ENTRIES SHOWN:
--------

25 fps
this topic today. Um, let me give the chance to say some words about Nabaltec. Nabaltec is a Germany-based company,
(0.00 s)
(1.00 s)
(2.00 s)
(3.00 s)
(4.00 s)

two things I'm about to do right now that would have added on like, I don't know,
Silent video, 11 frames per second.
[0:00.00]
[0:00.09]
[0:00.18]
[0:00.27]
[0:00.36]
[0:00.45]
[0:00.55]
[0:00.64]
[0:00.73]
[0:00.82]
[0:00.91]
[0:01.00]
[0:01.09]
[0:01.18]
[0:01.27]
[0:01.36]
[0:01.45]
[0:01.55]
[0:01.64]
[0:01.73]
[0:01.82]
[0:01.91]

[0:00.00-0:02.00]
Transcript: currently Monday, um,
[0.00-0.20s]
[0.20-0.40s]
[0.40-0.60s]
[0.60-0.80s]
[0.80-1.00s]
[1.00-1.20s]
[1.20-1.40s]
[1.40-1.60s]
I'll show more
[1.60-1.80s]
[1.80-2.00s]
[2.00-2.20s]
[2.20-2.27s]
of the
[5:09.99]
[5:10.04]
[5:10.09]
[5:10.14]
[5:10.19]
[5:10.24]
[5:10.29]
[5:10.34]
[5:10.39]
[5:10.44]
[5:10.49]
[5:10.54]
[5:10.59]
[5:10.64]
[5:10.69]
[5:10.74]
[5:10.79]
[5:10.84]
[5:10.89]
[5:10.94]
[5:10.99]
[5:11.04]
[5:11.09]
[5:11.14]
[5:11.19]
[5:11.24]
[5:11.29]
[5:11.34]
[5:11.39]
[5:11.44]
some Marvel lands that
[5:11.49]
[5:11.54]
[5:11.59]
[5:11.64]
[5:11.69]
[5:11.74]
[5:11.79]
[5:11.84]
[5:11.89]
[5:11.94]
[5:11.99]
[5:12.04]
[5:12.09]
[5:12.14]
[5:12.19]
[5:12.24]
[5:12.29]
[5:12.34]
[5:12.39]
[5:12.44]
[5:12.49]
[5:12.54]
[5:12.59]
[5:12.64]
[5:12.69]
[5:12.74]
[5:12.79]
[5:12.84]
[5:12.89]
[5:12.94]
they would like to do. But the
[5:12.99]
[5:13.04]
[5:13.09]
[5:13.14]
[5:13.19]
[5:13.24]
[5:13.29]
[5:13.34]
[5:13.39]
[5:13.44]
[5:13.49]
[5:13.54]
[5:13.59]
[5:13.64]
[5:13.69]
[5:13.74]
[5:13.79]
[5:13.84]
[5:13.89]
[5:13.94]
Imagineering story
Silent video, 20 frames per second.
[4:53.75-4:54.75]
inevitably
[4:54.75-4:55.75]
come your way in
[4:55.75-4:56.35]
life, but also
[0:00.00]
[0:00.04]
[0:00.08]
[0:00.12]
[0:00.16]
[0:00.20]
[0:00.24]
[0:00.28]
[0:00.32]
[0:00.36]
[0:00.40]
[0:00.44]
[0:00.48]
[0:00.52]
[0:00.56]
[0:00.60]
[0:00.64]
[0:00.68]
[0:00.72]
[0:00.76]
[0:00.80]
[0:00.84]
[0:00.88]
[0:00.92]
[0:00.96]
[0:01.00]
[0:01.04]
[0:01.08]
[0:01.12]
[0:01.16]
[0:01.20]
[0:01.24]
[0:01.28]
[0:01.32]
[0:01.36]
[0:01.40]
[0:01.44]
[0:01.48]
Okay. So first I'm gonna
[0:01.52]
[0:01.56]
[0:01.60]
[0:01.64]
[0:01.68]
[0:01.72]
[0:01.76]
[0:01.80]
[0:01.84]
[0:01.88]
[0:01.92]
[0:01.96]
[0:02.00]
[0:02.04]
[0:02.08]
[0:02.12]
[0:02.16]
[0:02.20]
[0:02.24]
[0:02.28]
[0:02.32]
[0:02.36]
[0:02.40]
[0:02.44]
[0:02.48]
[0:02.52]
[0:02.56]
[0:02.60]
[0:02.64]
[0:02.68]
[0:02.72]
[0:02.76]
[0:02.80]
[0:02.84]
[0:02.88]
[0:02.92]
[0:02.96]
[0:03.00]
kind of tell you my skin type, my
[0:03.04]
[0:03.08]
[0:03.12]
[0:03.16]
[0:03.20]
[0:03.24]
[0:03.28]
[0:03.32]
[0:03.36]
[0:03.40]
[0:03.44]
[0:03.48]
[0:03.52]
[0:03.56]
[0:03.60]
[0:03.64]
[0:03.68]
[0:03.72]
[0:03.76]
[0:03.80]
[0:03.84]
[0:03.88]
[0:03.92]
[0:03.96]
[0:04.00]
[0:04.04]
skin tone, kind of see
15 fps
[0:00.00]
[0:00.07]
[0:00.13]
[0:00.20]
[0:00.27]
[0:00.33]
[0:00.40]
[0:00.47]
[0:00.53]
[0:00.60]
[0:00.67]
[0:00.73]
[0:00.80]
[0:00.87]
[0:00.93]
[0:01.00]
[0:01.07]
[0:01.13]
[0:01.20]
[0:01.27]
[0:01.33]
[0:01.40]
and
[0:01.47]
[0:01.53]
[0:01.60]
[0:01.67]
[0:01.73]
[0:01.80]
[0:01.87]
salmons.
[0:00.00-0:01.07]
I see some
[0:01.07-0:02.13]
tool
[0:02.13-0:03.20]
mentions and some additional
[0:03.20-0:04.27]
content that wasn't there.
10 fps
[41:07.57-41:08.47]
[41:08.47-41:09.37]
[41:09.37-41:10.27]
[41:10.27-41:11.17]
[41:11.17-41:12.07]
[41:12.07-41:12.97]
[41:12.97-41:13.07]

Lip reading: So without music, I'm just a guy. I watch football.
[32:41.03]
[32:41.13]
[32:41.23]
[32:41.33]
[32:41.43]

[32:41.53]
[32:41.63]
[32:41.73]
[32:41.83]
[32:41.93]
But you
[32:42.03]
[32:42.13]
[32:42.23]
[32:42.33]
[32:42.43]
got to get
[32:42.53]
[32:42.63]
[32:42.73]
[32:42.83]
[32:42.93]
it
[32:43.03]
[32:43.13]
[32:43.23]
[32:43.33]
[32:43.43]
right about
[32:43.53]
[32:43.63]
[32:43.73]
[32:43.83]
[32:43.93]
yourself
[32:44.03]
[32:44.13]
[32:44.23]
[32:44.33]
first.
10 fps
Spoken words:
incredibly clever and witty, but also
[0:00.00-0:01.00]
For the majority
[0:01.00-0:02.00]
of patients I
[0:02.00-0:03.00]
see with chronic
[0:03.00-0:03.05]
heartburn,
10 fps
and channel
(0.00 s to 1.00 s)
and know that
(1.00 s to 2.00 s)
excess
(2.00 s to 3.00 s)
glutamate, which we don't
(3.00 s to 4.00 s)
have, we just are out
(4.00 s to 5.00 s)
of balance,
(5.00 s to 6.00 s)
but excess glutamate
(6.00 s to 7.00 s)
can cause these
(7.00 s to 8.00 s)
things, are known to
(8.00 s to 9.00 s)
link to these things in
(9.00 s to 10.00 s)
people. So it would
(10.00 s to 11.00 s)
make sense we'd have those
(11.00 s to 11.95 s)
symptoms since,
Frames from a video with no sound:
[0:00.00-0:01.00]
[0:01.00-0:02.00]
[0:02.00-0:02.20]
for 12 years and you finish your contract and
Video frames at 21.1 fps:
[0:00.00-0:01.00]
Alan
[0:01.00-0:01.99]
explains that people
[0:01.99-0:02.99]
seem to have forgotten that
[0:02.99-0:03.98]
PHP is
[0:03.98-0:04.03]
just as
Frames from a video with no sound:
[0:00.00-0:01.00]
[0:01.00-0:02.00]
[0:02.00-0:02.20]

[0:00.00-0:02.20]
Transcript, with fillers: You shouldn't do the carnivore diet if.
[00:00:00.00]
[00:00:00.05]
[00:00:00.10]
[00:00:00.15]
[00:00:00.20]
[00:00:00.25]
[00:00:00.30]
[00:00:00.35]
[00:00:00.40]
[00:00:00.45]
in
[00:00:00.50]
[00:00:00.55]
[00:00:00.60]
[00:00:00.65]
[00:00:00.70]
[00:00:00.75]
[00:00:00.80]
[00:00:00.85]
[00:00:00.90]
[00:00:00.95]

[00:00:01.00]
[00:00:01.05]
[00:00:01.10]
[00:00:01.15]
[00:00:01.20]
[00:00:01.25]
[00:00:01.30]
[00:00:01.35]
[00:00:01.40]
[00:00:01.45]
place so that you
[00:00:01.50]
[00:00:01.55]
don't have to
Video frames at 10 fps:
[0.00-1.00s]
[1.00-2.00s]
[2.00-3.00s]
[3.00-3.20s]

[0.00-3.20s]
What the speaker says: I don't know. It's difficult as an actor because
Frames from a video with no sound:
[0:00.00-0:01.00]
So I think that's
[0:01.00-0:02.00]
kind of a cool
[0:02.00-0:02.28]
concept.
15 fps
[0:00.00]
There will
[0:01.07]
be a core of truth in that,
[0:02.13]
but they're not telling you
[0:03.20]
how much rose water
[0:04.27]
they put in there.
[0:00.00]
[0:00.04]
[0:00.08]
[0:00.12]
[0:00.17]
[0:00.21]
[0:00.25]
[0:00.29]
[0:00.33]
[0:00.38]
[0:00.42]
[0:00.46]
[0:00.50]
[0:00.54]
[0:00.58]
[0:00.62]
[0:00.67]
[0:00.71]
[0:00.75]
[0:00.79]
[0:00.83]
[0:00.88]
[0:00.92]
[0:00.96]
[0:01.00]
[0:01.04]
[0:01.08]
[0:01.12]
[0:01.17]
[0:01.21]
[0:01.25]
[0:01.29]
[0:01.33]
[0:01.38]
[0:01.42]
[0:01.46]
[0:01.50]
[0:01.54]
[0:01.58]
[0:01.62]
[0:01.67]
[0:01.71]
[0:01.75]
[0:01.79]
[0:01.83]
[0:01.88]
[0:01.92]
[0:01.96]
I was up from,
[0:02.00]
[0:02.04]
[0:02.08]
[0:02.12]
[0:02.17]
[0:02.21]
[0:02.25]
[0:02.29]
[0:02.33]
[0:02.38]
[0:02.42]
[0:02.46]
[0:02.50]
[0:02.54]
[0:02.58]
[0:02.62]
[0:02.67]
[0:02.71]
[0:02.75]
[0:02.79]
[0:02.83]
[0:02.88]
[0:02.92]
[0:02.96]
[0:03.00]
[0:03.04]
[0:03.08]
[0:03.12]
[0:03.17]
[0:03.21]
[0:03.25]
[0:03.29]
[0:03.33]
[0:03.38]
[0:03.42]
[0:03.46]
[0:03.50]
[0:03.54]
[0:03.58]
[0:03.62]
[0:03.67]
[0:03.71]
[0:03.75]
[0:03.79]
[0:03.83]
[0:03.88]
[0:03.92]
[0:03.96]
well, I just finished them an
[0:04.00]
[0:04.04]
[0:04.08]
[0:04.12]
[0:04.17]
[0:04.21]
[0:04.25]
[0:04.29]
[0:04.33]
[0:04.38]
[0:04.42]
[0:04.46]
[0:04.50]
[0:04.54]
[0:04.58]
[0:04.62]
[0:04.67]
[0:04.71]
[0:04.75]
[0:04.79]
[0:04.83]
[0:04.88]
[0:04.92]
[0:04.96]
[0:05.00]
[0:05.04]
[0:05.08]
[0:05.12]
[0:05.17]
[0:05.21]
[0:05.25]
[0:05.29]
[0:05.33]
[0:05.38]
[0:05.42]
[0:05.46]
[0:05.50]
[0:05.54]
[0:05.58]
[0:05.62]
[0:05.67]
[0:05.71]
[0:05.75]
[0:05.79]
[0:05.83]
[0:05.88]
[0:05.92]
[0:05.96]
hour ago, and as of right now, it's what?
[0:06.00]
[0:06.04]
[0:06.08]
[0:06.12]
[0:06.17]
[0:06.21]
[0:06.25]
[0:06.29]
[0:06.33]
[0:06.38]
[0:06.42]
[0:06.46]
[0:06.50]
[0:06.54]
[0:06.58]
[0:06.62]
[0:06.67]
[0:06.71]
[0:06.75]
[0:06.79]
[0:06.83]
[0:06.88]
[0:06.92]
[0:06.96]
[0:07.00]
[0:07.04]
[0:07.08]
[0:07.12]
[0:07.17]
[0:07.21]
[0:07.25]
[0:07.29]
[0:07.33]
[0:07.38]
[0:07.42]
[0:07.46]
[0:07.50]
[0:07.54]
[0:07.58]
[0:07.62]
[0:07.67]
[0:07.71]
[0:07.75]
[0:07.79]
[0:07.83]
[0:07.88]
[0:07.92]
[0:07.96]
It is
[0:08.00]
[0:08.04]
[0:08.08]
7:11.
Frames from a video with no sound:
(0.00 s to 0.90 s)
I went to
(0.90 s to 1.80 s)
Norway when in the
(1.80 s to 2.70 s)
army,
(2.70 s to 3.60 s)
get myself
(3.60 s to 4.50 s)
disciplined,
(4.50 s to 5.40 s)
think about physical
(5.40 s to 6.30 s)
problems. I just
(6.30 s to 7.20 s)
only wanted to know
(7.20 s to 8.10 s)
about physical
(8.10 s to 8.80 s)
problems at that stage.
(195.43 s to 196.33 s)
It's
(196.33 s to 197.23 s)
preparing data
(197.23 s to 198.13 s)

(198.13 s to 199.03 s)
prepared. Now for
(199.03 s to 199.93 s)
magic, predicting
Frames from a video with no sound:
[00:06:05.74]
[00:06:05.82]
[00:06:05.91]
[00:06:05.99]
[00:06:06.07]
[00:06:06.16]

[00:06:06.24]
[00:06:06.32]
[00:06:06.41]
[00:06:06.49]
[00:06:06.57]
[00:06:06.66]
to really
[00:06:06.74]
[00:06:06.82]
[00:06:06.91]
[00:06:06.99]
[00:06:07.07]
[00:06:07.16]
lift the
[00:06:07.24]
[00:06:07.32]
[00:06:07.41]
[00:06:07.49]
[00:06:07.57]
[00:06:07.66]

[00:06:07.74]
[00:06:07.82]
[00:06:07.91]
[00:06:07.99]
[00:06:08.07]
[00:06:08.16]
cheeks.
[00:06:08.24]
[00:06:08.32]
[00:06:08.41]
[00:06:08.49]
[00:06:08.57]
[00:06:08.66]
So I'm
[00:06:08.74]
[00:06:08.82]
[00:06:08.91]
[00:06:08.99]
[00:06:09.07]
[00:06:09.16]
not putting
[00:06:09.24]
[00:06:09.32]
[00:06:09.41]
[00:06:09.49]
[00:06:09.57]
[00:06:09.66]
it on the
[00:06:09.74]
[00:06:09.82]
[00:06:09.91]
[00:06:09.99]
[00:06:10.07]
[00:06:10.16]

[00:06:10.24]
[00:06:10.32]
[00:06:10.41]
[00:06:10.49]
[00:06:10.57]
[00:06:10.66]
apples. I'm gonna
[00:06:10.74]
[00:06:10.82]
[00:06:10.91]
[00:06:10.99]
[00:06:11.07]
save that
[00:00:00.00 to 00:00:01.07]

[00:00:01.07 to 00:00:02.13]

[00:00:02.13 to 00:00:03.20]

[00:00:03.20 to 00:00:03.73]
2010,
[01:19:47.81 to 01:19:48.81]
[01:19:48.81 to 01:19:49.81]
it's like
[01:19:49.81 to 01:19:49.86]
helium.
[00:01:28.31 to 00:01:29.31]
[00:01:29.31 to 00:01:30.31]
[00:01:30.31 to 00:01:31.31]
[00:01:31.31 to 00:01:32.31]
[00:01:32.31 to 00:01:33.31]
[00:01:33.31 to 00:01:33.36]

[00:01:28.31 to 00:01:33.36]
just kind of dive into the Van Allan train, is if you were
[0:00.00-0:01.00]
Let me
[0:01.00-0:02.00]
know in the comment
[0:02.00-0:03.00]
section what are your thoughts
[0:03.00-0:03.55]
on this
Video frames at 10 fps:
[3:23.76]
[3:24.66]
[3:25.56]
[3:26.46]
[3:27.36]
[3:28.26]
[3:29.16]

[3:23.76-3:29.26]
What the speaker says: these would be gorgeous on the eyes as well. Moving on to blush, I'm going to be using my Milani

--------

WORK TASK: All lines in the listing above between the line with "(0.00 s to 1.00 s)" and the line with "[00:00:00.50]", inclusive, should be set down exactly, and no line outside that range.

WRITTEN SOLUTION:
(0.00 s to 1.00 s)
and know that
(1.00 s to 2.00 s)
excess
(2.00 s to 3.00 s)
glutamate, which we don't
(3.00 s to 4.00 s)
have, we just are out
(4.00 s to 5.00 s)
of balance,
(5.00 s to 6.00 s)
but excess glutamate
(6.00 s to 7.00 s)
can cause these
(7.00 s to 8.00 s)
things, are known to
(8.00 s to 9.00 s)
link to these things in
(9.00 s to 10.00 s)
people. So it would
(10.00 s to 11.00 s)
make sense we'd have those
(11.00 s to 11.95 s)
symptoms since,
Frames from a video with no sound:
[0:00.00-0:01.00]
[0:01.00-0:02.00]
[0:02.00-0:02.20]
for 12 years and you finish your contract and
Video frames at 21.1 fps:
[0:00.00-0:01.00]
Alan
[0:01.00-0:01.99]
explains that people
[0:01.99-0:02.99]
seem to have forgotten that
[0:02.99-0:03.98]
PHP is
[0:03.98-0:04.03]
just as
Frames from a video with no sound:
[0:00.00-0:01.00]
[0:01.00-0:02.00]
[0:02.00-0:02.20]

[0:00.00-0:02.20]
Transcript, with fillers: You shouldn't do the carnivore diet if.
[00:00:00.00]
[00:00:00.05]
[00:00:00.10]
[00:00:00.15]
[00:00:00.20]
[00:00:00.25]
[00:00:00.30]
[00:00:00.35]
[00:00:00.40]
[00:00:00.45]
in
[00:00:00.50]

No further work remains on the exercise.